■ EXERCISE DETAILS ■
Each line in the material below, starting at the one with "Frames from a" and ending at the one with "Lip reading: to", is to be reproduced exactly; no picture is to be copied.

■ DATASET EXCERPTS ■
◇ ◇ ◇ ◇ ◇
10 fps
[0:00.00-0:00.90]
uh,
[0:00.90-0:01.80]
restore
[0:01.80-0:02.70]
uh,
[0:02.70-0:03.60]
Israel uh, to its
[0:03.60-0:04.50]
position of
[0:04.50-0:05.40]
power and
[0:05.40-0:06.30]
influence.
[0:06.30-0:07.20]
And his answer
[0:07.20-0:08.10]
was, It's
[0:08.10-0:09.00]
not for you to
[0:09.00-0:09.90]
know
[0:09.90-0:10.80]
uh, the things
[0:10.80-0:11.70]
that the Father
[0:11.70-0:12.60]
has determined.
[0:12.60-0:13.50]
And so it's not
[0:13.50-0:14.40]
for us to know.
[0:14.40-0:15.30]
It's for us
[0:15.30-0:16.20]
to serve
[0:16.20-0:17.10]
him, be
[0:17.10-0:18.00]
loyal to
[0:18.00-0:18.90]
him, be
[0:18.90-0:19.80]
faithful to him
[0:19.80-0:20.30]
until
◇ ◇ ◇ ◇ ◇
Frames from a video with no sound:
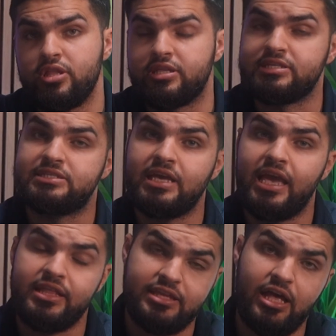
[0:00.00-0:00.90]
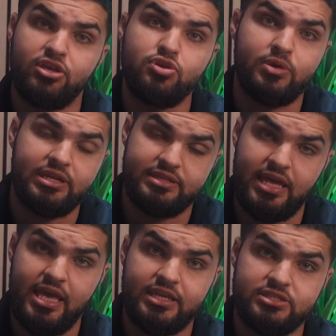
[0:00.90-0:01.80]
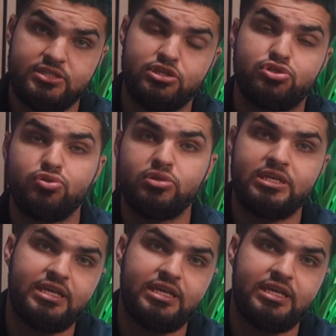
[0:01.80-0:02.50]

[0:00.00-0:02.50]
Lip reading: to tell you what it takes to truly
◇ ◇ ◇ ◇ ◇
■ ANSWER FOR THIS EXERCISE ■
Frames from a video with no sound:
[0:00.00-0:00.90]
[0:00.90-0:01.80]
[0:01.80-0:02.50]

[0:00.00-0:02.50]
Lip reading: to tell you what it takes to truly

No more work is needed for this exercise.